Wiele osób pytało mnie jak to jest w tym Snövit, więc w sobotę wybrałem się, żeby obadać sprawę. Żeby dodać badaniom autentyczności, postanowiłem zostawić samochód w domu.
Zacznijmy od początku. Snövit to pub/knajpa na Söder, czyli dzielnicy praktycznie słynącej z tego typu lokali. Słowo knajpa może budzić u czytelnika negatywne skojarzenia, ale wręcz przeciwnie, są to ciekawe i na ogół przytulne miejsca, gdzie można po prostu wpaść po pracy, wypić piwko i pogadać ze znajomymi. Coś jak w telewizyjnym serialu "Cheers".
Część sztokholmskiej Polonii zapewne zna ten lokal, ponieważ tam odbywały się kiedyś wieczory jazzowe Klubu Polskich Muzyków "To Tu". Od tamtego czasu jednak Snövit została odrestaurowana, jest czysto, jasno i przejrzyście. Lokal ma dwa piętra, a właściwie parter i piwnicę i polskie dyskoteki odbywają się w piwnicy. Reszta lokalu jest normalnie otwarta dla gości "z ulicy".

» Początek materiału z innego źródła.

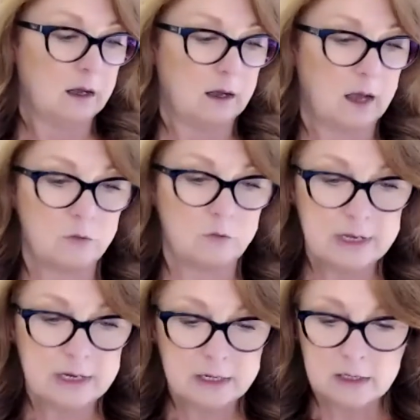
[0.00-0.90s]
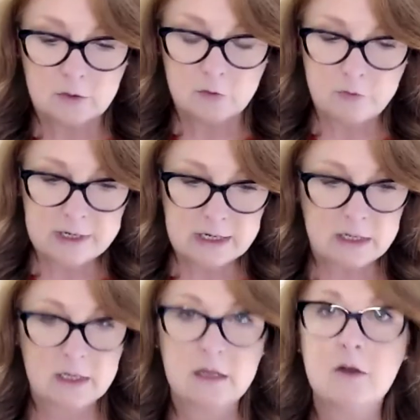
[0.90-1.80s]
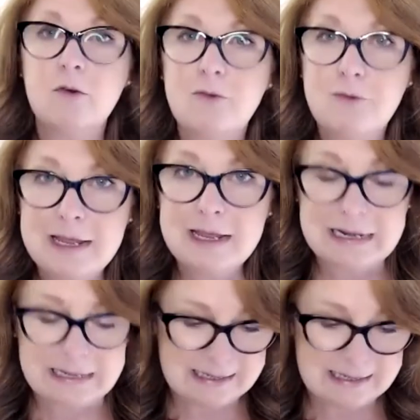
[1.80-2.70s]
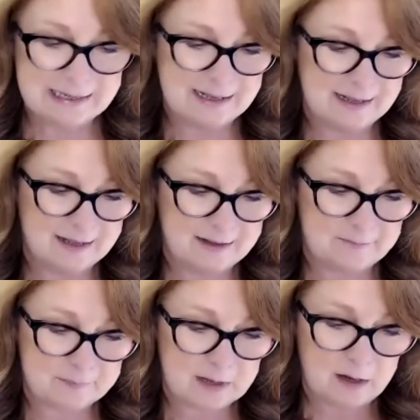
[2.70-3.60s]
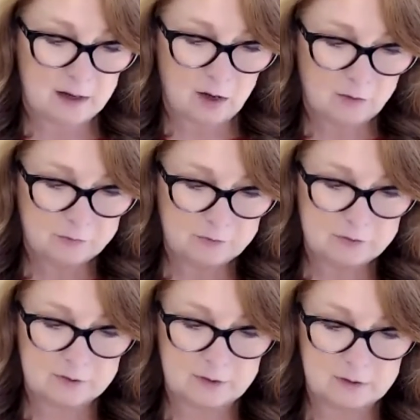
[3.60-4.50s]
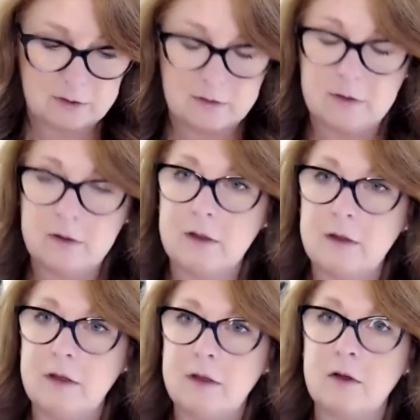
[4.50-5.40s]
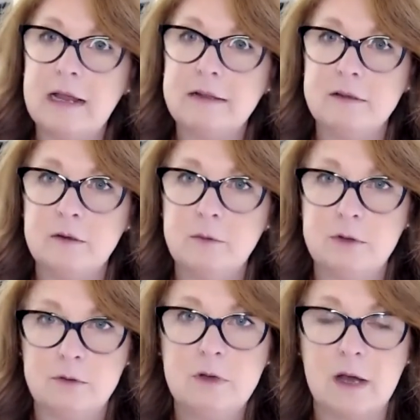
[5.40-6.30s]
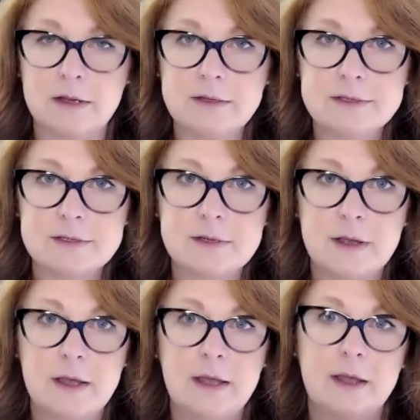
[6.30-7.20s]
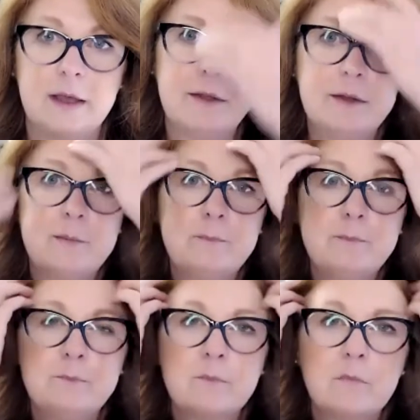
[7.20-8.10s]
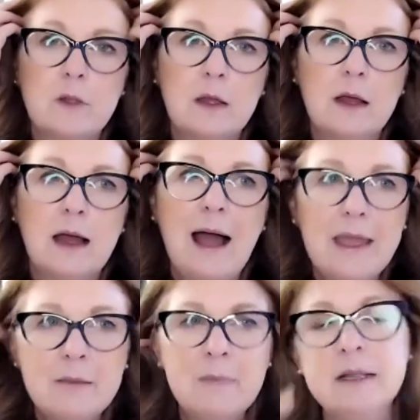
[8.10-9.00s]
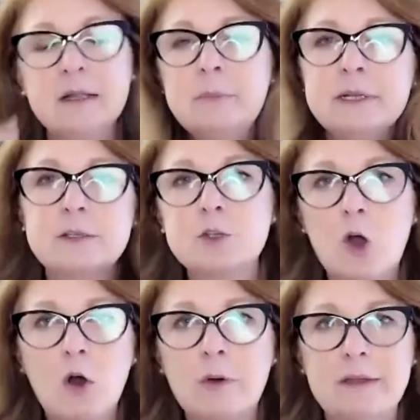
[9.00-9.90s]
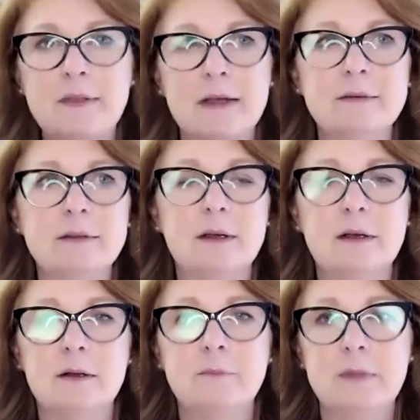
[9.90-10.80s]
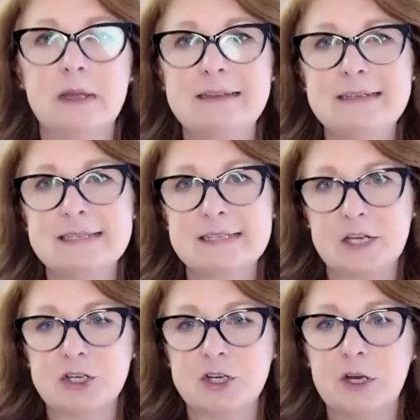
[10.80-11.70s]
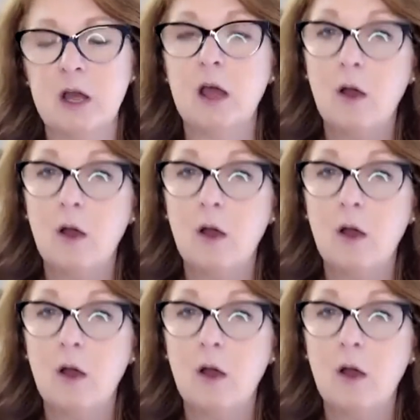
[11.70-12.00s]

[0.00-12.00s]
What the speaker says: I really, really, really loved connecting with you guys. I am a little bit sorry that this session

Bar jest dobrze zaopatrzony i jest sporo miejsca, żeby przy nim stać, lub siedzieć. Z polskich produktów jest butelkowe piwo Okocim, w cenie 39kr za pół litra. Wstęp wynosi 70kr, ale dopiero po 21-szej. Muzyka zaczyna grać o 20-tej, więc jest godzinne okno, kiedy można wejść nie płacąc i posiedzieć trochę na spokojnie, zanim zrobi się pełno. A "pełno" zaczęło się robić dopiero po 23-ciej. Impreza kończy się o pierwszej (w planach przedłużenie do trzeciej), bar zamyka chwilę wcześniej.
Inicjatorem i organizatorem imprez jest nowo powstała organizacja klubowa Absolut Polish. Założyli ją DJ Chris i DJ Seba, którzy wcześniej grali m.in. w Robinsie.
Muzyka jest nieco bardziej klubowa niż w Robinsie. DJ grał sporo polskiej muzyki, jednak disco polo jest całkiem zabronione. Na parkiecie było cały czas pełno.

DJ Chris.
Jak podkreślają założyciele, Absolut Polish to nie tylko Snövit. Klub nie posiada swojego lokalu, i całkiem możliwe, że imprezy takie organizowane będą też w innych lokalach. Wiele zależy od ilości klientów. Absolut Polish nie ogranicza się też tylko do dyskotek, w planach jest również organizowanie koncertów.
Idąc pierwszy raz do Snövit nie da się nie porównywać lokalu do niedawna działającego Robins Krog w Stadshagen. Robins to była wielka sala, mieszcząca ponad 300 osób, do Snövit wejdzie może połowa. Atmosfera w Snövit jest przez to bardziej klubowa, kameralna. Łatwiej zawrzeć nowe znajomości i odświeżyć stare.
Mam nadzieję, że tym opisem uniknę kolejnych pytań na temat Snövit i Absolut Polish. Byłem, widziałem, opisałem. Podobało mi się, i na pewno jeszcze nie raz pójdę.